→ **Aim of the task**
Give the number of lines in the records below that include "Silent", and nothing more.

Data records:
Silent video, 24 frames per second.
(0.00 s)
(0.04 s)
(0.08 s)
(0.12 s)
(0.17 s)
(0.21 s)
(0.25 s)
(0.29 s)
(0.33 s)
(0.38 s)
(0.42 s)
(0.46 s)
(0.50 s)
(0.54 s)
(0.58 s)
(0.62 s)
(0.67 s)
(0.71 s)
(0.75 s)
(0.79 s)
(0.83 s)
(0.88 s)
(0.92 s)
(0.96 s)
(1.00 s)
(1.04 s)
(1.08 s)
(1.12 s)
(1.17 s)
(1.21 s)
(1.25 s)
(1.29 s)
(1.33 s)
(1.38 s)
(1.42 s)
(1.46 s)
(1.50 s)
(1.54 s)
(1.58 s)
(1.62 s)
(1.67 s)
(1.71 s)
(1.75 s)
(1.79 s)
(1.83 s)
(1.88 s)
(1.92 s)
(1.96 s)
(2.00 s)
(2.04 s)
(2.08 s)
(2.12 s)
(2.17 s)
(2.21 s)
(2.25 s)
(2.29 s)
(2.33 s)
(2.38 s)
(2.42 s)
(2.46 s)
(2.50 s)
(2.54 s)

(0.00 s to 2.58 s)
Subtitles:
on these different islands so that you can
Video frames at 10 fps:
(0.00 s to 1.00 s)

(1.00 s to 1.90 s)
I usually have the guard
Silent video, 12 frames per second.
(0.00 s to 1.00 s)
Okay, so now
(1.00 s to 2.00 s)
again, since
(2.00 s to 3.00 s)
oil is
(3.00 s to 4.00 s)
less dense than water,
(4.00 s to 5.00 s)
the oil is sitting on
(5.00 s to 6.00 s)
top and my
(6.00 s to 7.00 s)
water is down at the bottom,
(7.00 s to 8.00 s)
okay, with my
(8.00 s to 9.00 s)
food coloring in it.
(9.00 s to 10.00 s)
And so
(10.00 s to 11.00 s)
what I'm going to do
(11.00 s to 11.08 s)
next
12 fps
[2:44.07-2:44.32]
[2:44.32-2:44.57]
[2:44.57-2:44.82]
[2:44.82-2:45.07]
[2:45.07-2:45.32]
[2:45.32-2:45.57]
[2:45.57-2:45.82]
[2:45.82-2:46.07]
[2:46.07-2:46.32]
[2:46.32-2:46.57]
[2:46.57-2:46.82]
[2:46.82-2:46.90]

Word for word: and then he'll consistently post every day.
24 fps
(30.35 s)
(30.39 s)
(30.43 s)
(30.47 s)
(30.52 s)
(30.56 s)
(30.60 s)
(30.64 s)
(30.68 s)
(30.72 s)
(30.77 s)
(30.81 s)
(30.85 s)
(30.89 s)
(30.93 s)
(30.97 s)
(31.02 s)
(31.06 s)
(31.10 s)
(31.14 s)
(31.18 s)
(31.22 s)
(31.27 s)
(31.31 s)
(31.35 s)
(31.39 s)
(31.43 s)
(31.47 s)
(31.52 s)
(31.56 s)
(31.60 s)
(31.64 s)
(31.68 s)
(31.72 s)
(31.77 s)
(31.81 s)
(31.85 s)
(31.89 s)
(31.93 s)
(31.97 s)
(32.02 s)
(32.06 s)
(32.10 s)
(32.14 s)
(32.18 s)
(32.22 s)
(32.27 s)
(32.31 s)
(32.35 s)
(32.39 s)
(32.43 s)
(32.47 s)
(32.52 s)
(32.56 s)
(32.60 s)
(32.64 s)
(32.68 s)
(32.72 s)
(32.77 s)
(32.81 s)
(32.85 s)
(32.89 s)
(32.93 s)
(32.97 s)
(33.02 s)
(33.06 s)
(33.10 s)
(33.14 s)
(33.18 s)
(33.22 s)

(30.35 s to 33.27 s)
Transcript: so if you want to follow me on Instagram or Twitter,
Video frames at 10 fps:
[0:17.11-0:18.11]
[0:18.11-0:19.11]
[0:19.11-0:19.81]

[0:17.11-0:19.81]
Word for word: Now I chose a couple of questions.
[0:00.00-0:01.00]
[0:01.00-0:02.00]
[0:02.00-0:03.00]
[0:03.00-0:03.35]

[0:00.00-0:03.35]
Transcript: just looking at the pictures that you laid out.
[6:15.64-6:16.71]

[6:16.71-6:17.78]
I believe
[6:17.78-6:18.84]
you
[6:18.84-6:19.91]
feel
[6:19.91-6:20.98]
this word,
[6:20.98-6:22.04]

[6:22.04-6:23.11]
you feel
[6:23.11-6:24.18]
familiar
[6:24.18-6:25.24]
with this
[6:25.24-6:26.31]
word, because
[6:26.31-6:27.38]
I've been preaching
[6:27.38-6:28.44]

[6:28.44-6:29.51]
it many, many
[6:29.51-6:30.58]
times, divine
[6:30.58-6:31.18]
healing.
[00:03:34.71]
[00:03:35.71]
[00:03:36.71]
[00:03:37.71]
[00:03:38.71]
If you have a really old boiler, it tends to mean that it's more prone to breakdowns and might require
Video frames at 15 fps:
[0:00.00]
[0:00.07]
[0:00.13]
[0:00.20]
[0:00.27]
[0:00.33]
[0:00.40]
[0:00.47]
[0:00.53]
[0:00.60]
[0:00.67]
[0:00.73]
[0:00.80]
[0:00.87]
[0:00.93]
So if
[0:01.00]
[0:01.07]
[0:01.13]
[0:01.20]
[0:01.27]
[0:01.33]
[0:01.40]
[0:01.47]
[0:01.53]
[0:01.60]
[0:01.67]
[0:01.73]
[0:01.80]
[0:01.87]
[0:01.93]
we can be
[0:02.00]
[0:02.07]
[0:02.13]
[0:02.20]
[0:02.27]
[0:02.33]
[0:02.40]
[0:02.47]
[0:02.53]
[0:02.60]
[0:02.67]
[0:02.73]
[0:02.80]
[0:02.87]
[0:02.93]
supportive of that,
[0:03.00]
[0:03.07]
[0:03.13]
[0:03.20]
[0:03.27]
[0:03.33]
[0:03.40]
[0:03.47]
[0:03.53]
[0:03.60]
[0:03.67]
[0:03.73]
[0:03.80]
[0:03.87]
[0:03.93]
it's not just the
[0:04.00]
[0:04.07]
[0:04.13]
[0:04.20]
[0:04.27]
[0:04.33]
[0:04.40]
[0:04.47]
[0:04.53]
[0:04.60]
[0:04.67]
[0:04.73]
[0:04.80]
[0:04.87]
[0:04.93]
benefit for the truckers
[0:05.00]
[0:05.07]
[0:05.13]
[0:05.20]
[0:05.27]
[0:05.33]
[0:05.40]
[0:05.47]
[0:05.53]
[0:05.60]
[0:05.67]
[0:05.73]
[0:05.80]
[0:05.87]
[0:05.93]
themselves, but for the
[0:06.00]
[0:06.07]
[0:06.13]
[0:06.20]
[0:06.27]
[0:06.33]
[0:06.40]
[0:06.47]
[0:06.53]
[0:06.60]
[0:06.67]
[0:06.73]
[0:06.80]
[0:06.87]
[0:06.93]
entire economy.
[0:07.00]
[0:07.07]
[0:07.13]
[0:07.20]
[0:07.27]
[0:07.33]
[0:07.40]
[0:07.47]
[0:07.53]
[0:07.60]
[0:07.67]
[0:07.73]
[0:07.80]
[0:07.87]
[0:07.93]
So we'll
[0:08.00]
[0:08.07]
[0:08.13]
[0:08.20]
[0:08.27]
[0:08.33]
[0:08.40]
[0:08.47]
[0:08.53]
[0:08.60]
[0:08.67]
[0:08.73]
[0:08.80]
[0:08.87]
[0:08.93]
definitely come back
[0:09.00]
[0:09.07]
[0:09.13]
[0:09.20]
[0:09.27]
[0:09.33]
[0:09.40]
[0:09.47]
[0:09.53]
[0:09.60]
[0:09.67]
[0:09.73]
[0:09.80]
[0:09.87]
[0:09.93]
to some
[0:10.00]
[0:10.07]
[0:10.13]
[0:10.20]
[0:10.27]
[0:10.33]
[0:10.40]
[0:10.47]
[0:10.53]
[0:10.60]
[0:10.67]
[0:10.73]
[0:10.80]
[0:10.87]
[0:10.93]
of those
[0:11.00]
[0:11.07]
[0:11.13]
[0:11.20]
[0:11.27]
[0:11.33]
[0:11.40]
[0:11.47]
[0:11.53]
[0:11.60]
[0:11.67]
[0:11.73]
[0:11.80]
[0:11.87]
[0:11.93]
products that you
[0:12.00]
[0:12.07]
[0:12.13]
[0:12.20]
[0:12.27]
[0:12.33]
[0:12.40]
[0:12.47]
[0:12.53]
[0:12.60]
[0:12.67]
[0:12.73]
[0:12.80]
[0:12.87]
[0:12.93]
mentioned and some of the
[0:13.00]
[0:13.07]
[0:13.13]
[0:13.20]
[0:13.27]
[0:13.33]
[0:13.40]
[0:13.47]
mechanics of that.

→ **Exercise answer**
2